Even if you are not nervous, look for problems that you feel good about to do first. Skip those that you’re not sure of or those that will take a long time to do. Come back to the skipped problems later. DON’T RUSH. TAKE THE TIME TO THINK ABOUT THE TIME YOUR START TO SOLVE IT.
Conduct a mental dialogue with yourself. “What does the problem ask me to do? What operations are involved? What are the rules for those operations?”
Once the exam papers are handed out, you may write down anything you want, such as formulas or results that are hard for you to remember. This way, you need to only keep these results in your head for two minutes after the exam starts.
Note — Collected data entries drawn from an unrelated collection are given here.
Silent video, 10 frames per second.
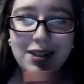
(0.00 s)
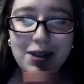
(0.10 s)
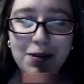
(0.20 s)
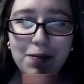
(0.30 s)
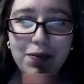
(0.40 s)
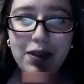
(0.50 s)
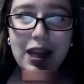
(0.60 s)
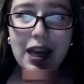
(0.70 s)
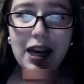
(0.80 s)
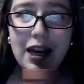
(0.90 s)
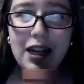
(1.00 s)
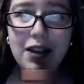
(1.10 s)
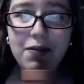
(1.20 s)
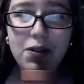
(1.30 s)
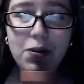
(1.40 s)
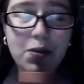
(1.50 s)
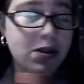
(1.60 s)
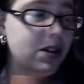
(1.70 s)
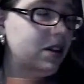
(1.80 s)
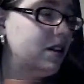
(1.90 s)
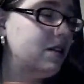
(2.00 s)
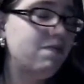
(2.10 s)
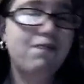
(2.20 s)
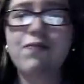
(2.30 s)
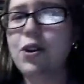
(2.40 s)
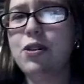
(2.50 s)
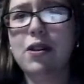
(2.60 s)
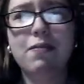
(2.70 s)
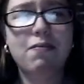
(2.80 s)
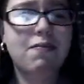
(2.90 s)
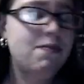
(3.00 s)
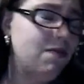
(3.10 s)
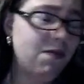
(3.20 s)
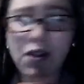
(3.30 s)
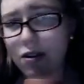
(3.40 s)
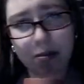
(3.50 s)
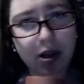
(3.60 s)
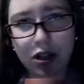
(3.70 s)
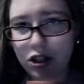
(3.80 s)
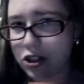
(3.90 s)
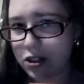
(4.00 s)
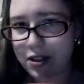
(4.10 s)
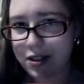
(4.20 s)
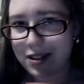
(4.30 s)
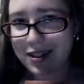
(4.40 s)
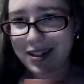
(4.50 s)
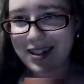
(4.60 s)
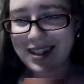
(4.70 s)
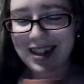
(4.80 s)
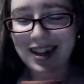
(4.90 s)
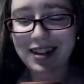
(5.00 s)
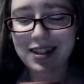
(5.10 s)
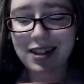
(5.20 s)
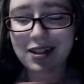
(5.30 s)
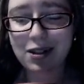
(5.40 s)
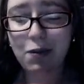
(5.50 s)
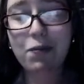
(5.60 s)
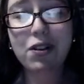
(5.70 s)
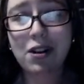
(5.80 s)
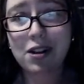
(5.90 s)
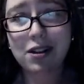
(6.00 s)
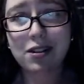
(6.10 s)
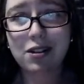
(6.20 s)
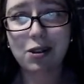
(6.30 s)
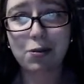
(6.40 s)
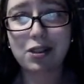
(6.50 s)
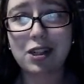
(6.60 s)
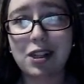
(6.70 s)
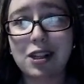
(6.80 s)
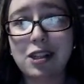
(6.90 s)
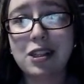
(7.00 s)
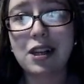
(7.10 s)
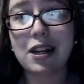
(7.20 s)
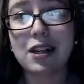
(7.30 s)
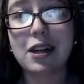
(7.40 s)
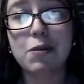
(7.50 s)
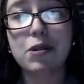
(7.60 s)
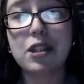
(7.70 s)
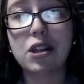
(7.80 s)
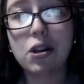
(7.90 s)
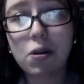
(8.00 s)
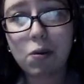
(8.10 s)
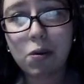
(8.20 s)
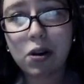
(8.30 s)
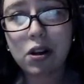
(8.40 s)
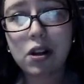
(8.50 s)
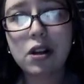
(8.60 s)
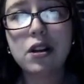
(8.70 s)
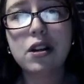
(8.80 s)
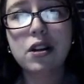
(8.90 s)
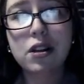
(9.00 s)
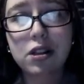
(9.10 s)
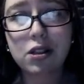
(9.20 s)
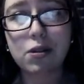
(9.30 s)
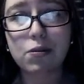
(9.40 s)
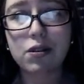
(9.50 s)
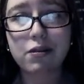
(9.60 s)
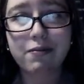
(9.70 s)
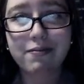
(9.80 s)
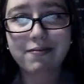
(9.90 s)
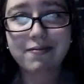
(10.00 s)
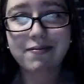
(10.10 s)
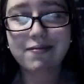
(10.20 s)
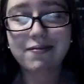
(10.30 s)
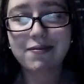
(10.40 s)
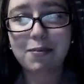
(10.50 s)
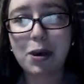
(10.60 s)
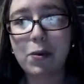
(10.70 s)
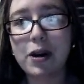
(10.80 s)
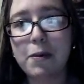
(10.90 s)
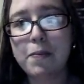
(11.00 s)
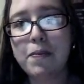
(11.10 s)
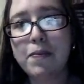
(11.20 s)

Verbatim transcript: So, I love you very, very much, and hopefully you will see this, and I will see you soon. Be well.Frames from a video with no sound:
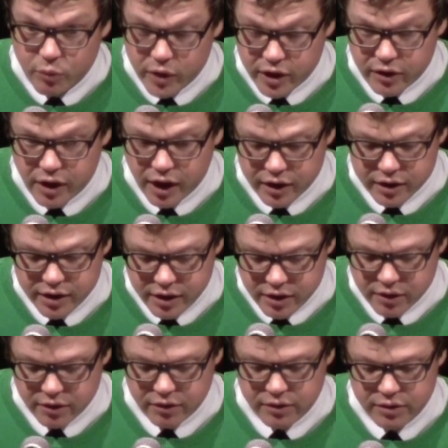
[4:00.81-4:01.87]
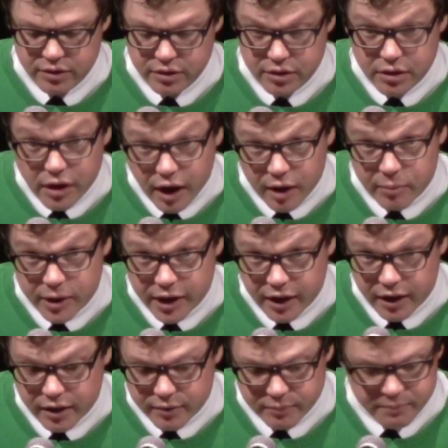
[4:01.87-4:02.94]
we are not here, I
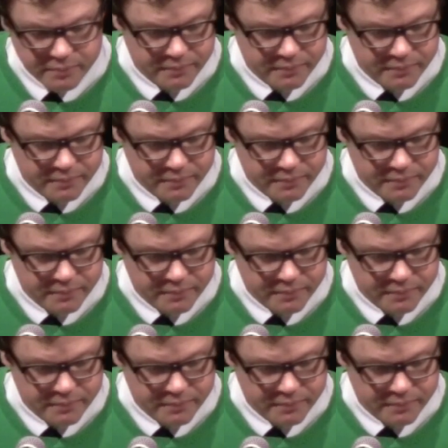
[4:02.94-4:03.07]
began.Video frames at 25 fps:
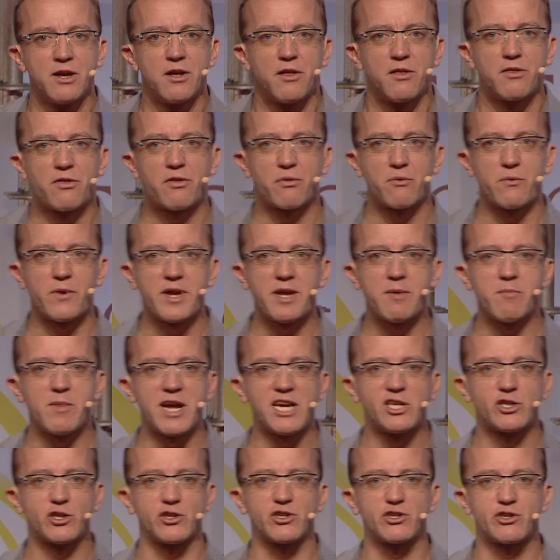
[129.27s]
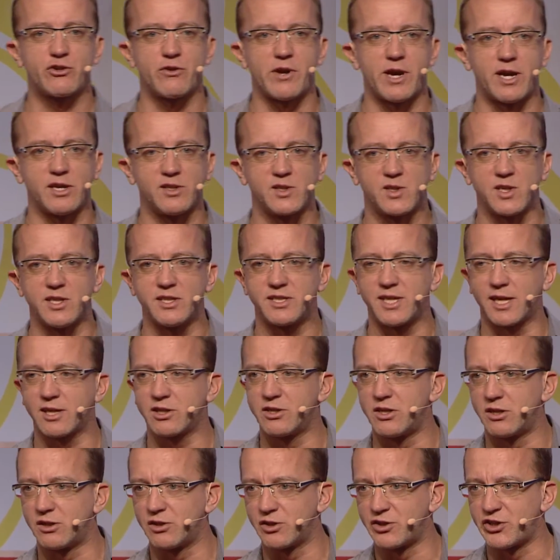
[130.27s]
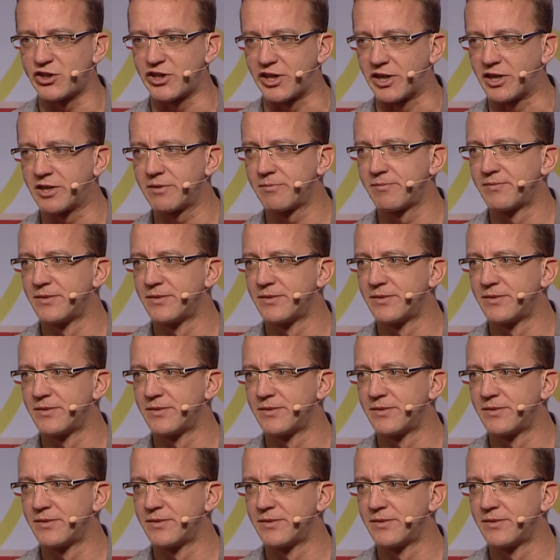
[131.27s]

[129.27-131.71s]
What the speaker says: 3 major trends in technology:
After the graded exam is returned, review any problems that you got wrong. Learn from the exam where your troubles are and get help if needed.
GOOD LUCK WITH YOUR STUDIES!
WeBWorK Online Homework System
WeBWorK Instructions for Students
Download the BCC Webwork Guide for Students. You can find the info about the computer labs, how to do homework, and what to do when you need help.
- Go to the BCC webwork page. All current courses are listed. Click on your class to access your homework or quizzes. It is a good idea to bookmark the login page for your course.
- Your username and password is ‘firstlast’ (e.g. Jane Smith-Doe would log in with janesmith-doe as both her username and password, no capitalization or spaces but hyphens stay in). You can change your password and add an email address using the ’email/password’ link on the left-hand side-bar. A common issues students run into is when using mobile devices, the username will sometimes auto-capitalize, giving an error.
- Webwork available functions
- Check out how to complete homework online:
For multiple-choice questions, don’t guess on homework problems! You will not learn only by guessing, even if you guess correctly. After you submit your homework, you do not need to email your instructor this info. WebWorK will keep track of your score. Correct answers will be released after the due date.